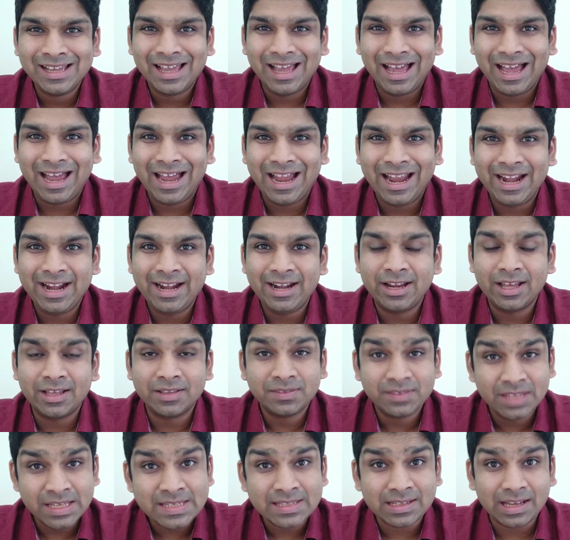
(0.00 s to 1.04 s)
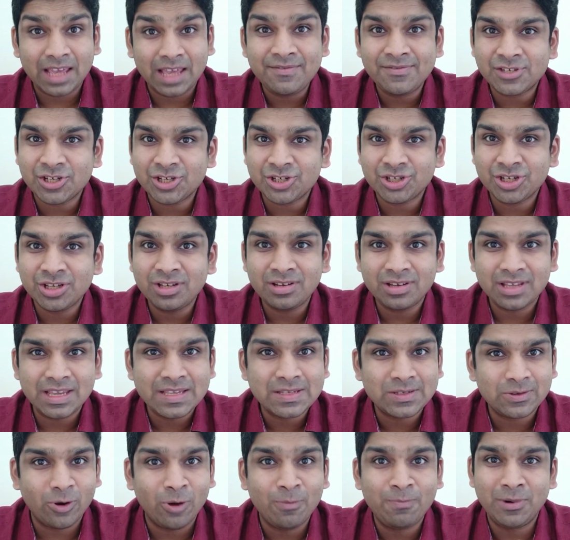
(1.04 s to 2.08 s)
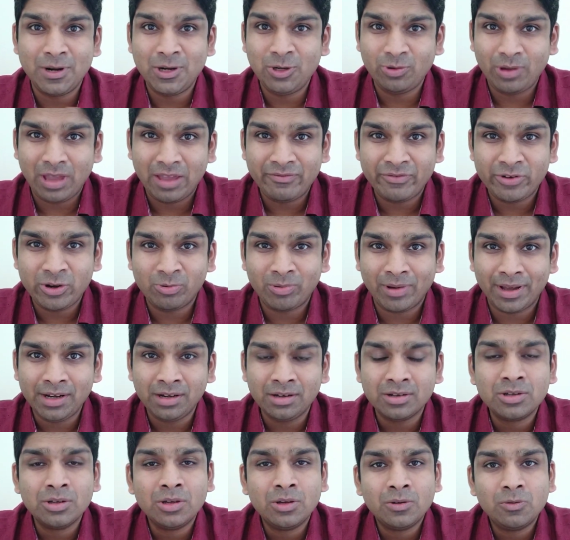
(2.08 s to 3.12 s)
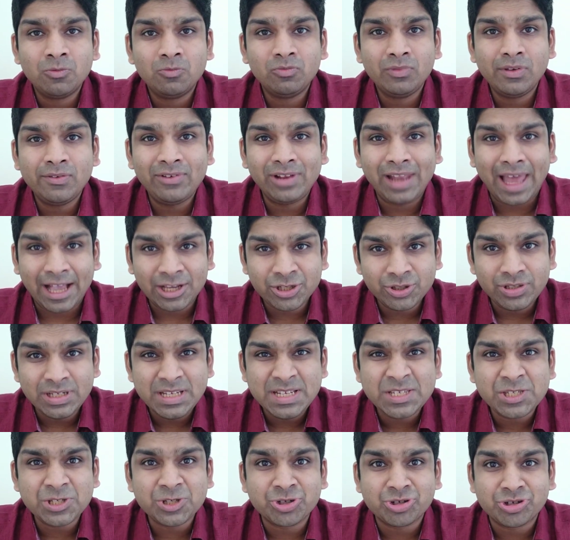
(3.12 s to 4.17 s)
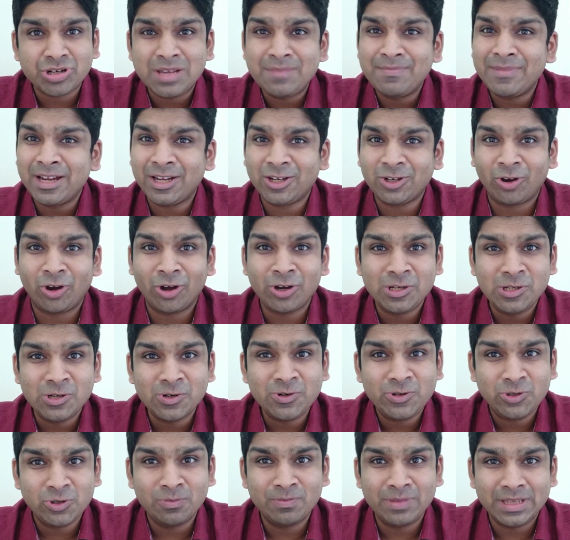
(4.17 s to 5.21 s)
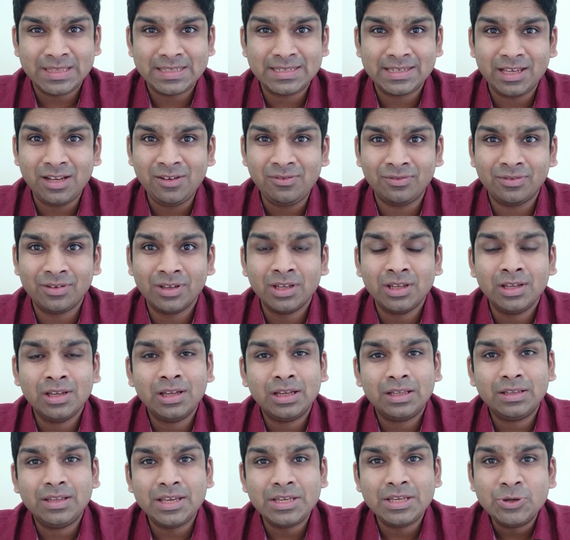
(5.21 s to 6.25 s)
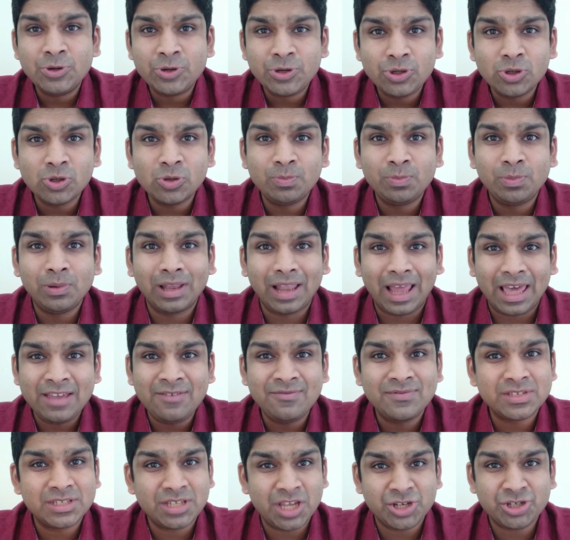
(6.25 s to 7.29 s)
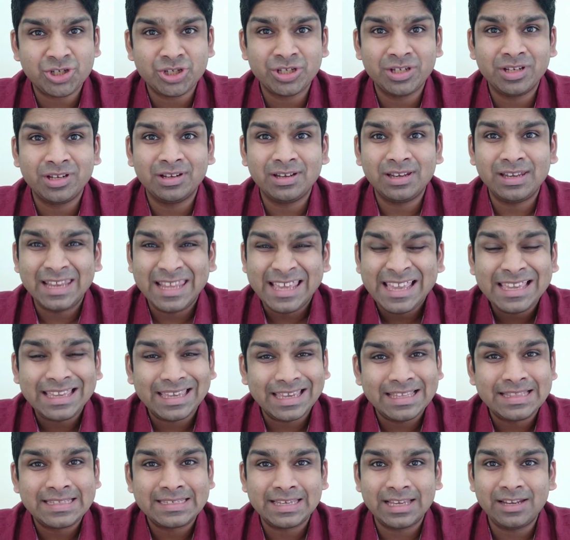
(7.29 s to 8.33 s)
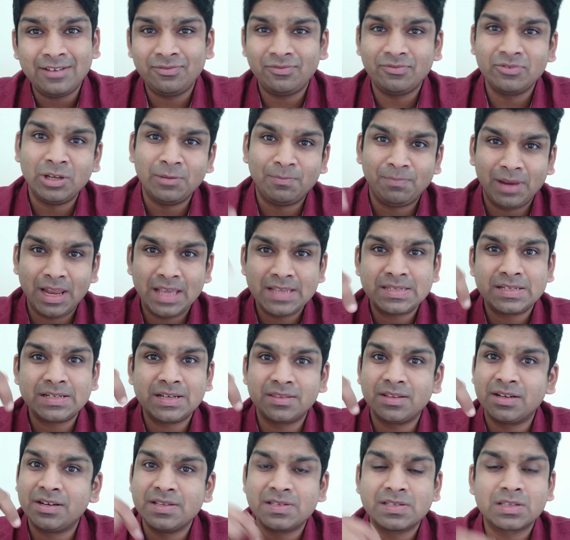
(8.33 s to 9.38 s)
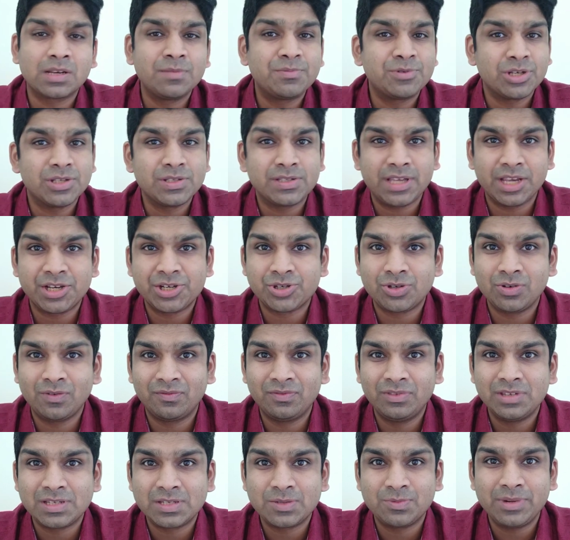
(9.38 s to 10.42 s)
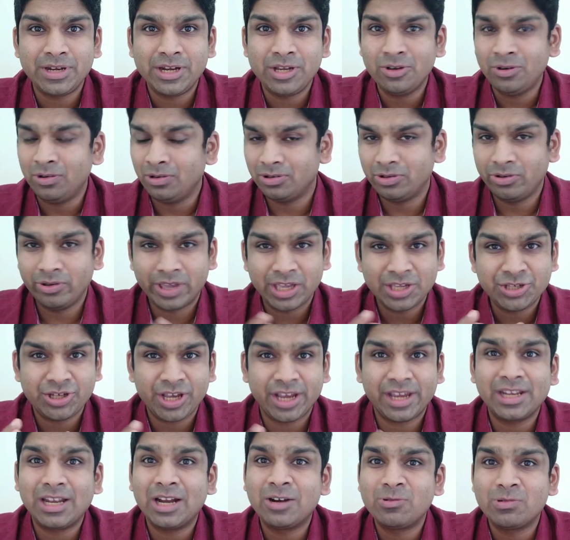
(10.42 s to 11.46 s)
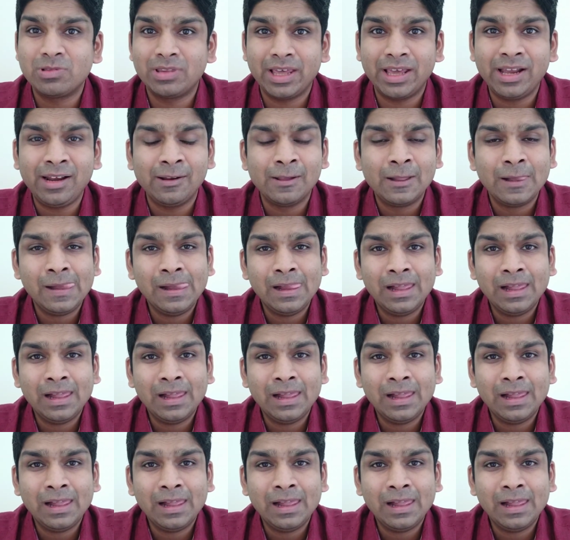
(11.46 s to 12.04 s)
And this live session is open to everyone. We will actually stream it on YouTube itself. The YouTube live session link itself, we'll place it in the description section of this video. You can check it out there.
...
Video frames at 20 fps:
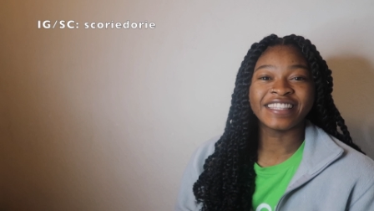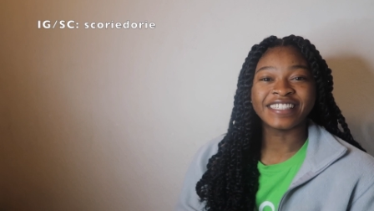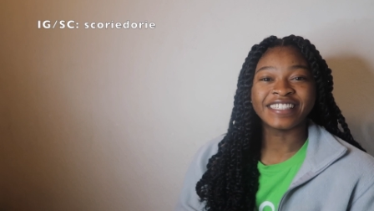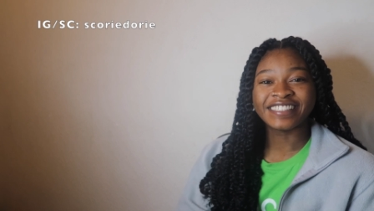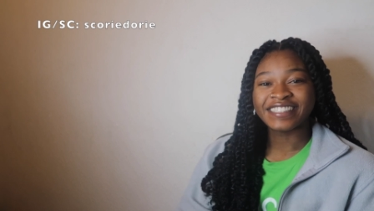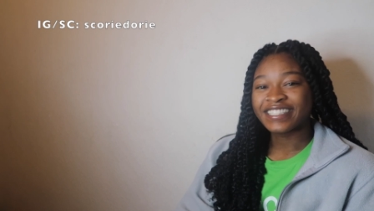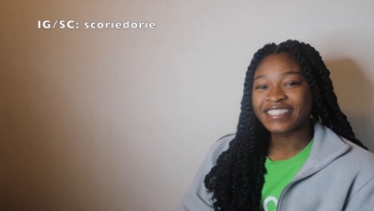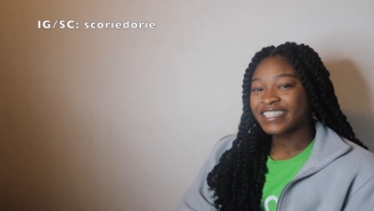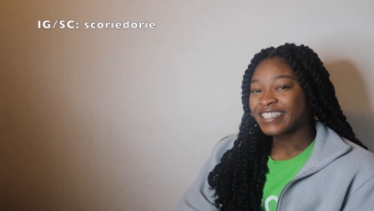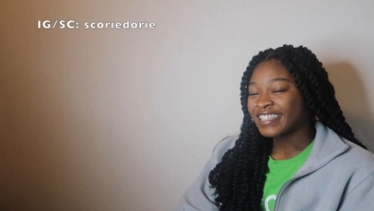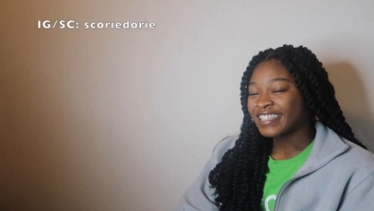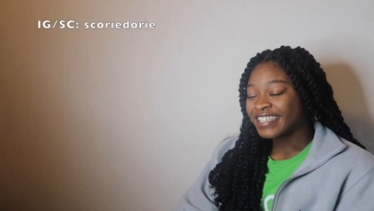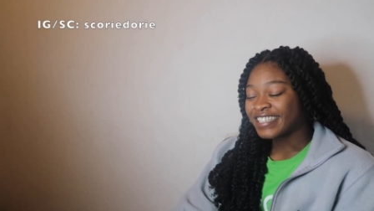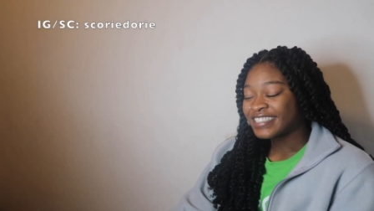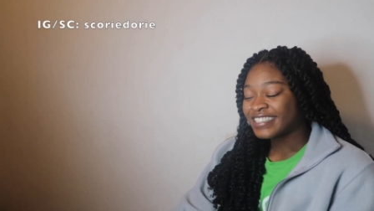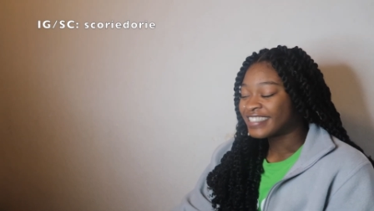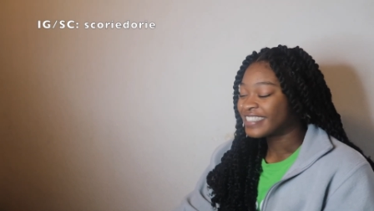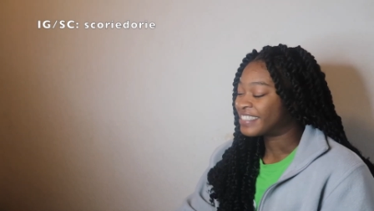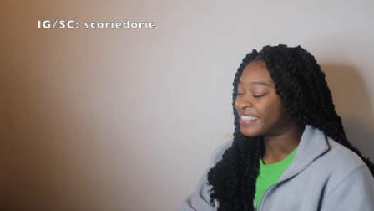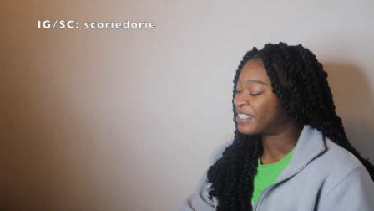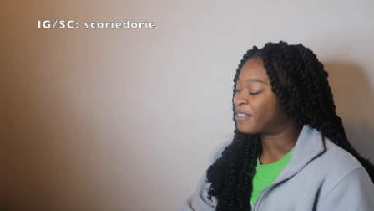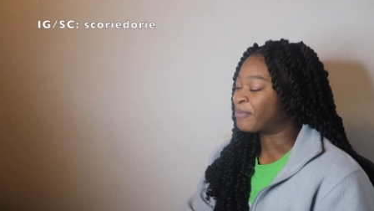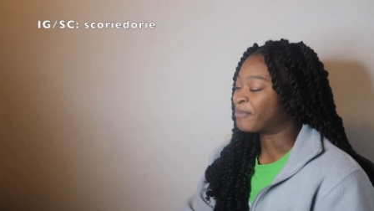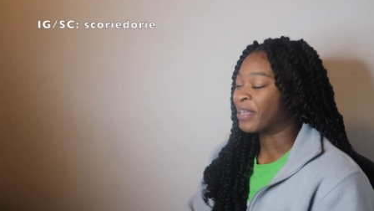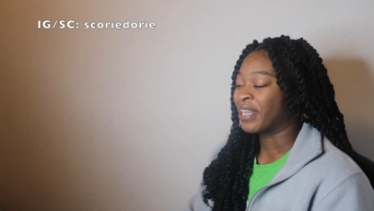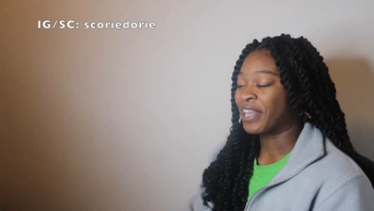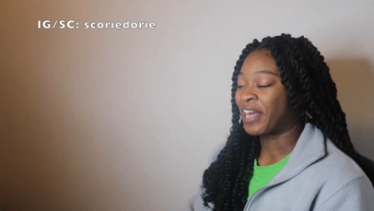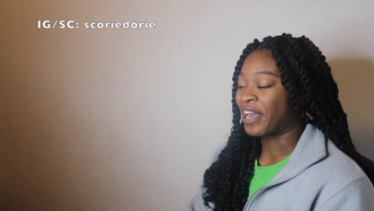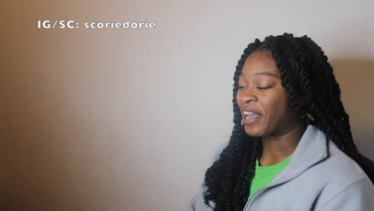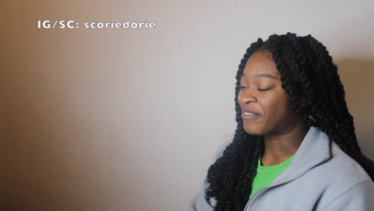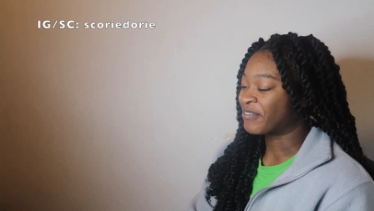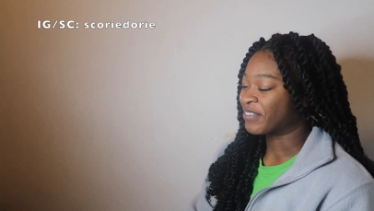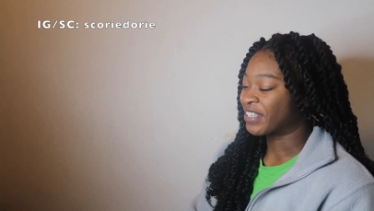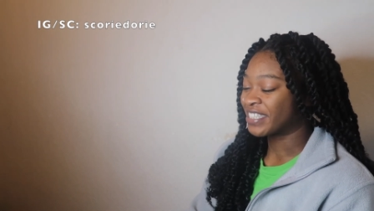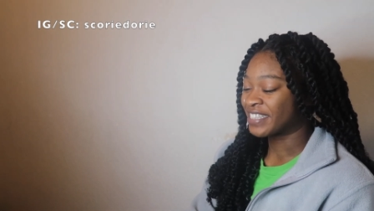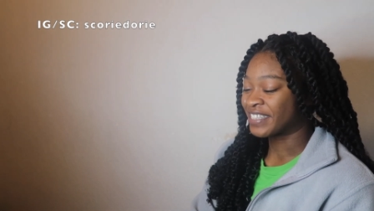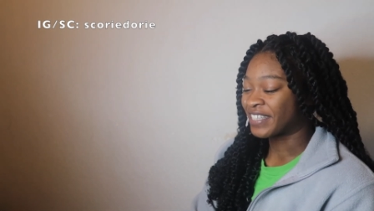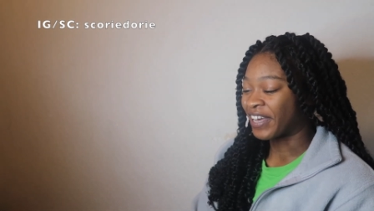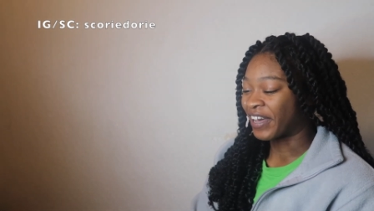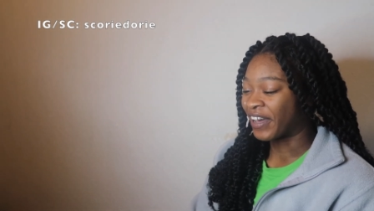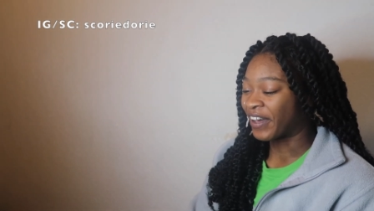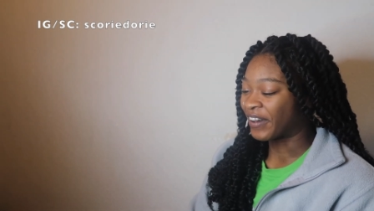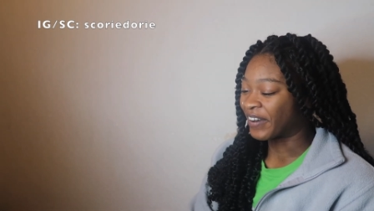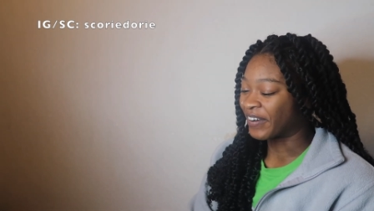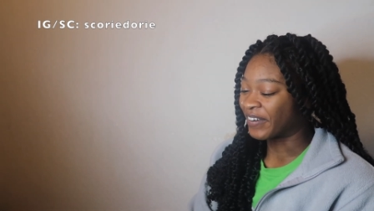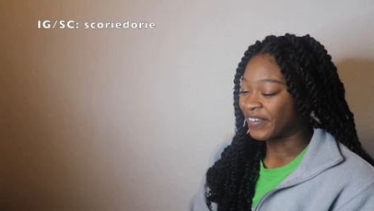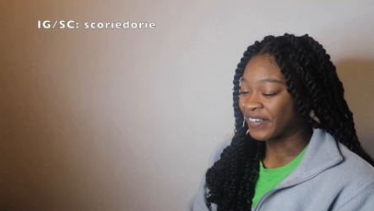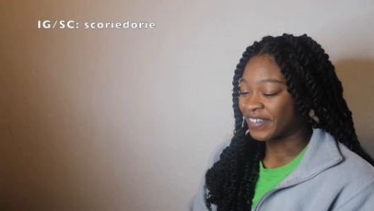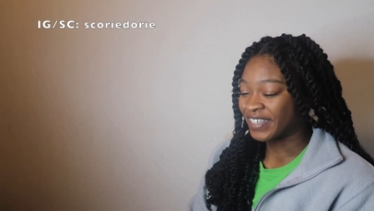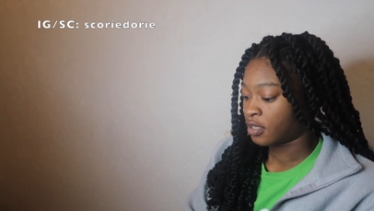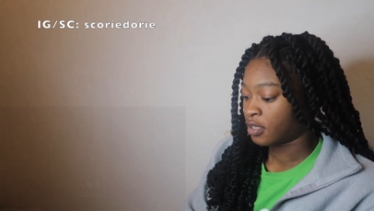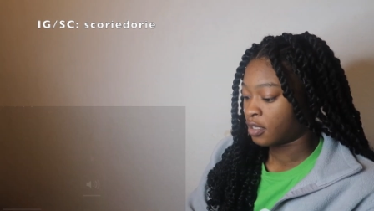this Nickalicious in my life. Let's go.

## EXERCISE DIRECTIONS
Using the data above, return the lines from the one holding "(3.12 s to 4.17 s)" through the one holding "(10.42 s to 11.46 s)" exactly, but not the pictures.

## ANSWER BOX
(3.12 s to 4.17 s)
(4.17 s to 5.21 s)
(5.21 s to 6.25 s)
(6.25 s to 7.29 s)
(7.29 s to 8.33 s)
(8.33 s to 9.38 s)
(9.38 s to 10.42 s)
(10.42 s to 11.46 s)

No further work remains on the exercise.